Es importante insistir en las consecuencias de quedarnos en la conversación de juicios personales y en la consecuente psicologización de lo sucedido. Demos un ejemplo. Le pedimos a uno de nuestros empleados que obtenga una importante cuenta para la empresa. El empleado se pone en contacto con el cliente, le hace una oferta y ésta es rehusada. Nosotros consideramos que esto constituye un quiebre importante para la empresa. El empleado, sin embargo, escribe un detallado informe en el que muestra el resultado de su gestión y da su interpretación del porqué su oferta no fue aceptada.

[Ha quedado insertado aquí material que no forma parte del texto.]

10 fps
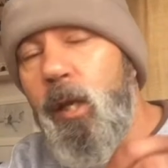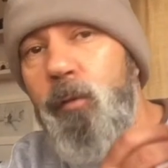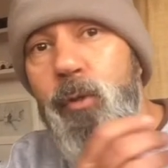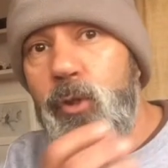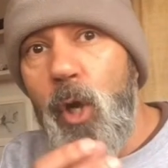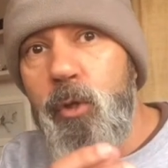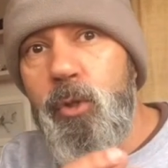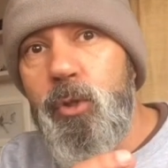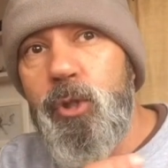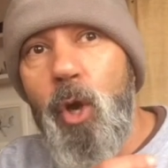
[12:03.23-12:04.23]
if you don't
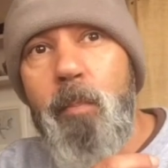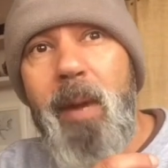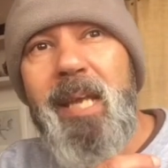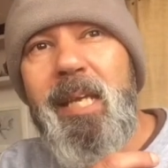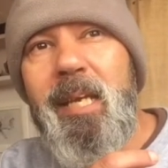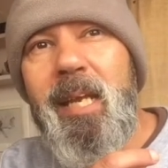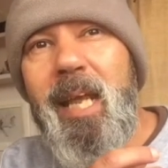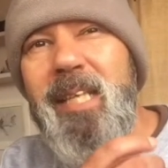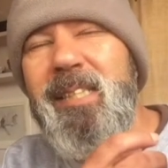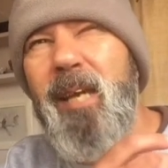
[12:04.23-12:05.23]
do so, make an
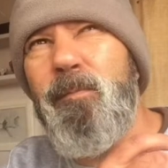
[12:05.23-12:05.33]
essay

Su informe recurre a una extensa caracterización del cliente en la que nos explica el porqué de su negativa. Obtenemos de él una «larga historia», posiblemente una historia inteligente y bien fundada. Después que el cliente rechazó la oferta, el empleado ejecutó la acción de darle un sentido a lo que hizo el cliente —e hizo un buen trabajo en eso.

Queda claro, en este ejemplo, que la acción de darle sentido a la acción del cliente no va a modificar su negativa. Al menos, no en sí misma. La acción de «obtener la cuenta» se detuvo en el instante en que el empleado se dedicó a buscarle un sentido a la negativa del cliente. En el nivel de «obtener la cuenta», la acción de darle un sentido a lo que ocurrió se traduce en falta de acción. Bien podríamos, por lo tanto, emplazar al empleado y decirle: «¡No me venga con historias! No quiero explicaciones, sino resultados. Si el cliente dij o que no a la oferta que le hicimos, vea qué otra oferta le será aceptable. Ahora vuelva a su trabajo y busque otras formas de obtenernos esa cuenta.»

Este es un ejemplo interesante, porque nos muestra que la acción de dar sentido consiste siempre en replegarse del dominio de acción en el que previamente estábamos. Es una acción reflexiva. Uno de los peligros de buscar el sentido es, precisamente, el hecho de que, puesto que explica por qué las cosas sucedieron como sucedieron, nos alejamos de la posibilidad de cambiarlas. El dar sentido a menudo puede ser una forma de evadirnos de la acción, de tranquilizarnos, o incluso de disfrazar nuestra resignación y eliminar la posibilidad de transformar el estado actual de las cosas. Cuando buscamos el sentido a lo que ha ocurrido, corremos él riesgo de aceptar las cosas tal como están. Las historias pueden, frecuentemente, ser una poderosa fuerza conservadora.

Tenemos una capacidad infinita para las historias y los juicios personales. Podríamos construir un sinnúmero de explicaciones interminables para un solo acontecimiento y podríamos culpar a la gente (incluyéndonos) de todo tipo de cosas y de innumerables maneras. Podríamos permanecer en esta conversación el resto de nuestras vidas. Nos convertimos en prisioneros de nuestras historias y juicios personales. Terminamos hablando sin parar, a veces a otras personas, otras veces a nosotros mismos, sin que desarrollemos otras acciones. Quedamos atrapados en un círculo vicioso.

 

¿Cuántas veces hemos encontrado a gente que está paralizada, incapaz de tomar las acciones que podrían sacarlos de aquello que los hace sufrir? Los vemos poseídos por sus historias y juicios personales. Pasan de uno a otro, en una cadena sin fin. Pero muy poco más acontece a su alrededor. Las cosas tienden a permanecer tal como están. Estas personas son víctimas de su incapacidad de realizar acciones para superar los quiebres que enfrentan en la vida.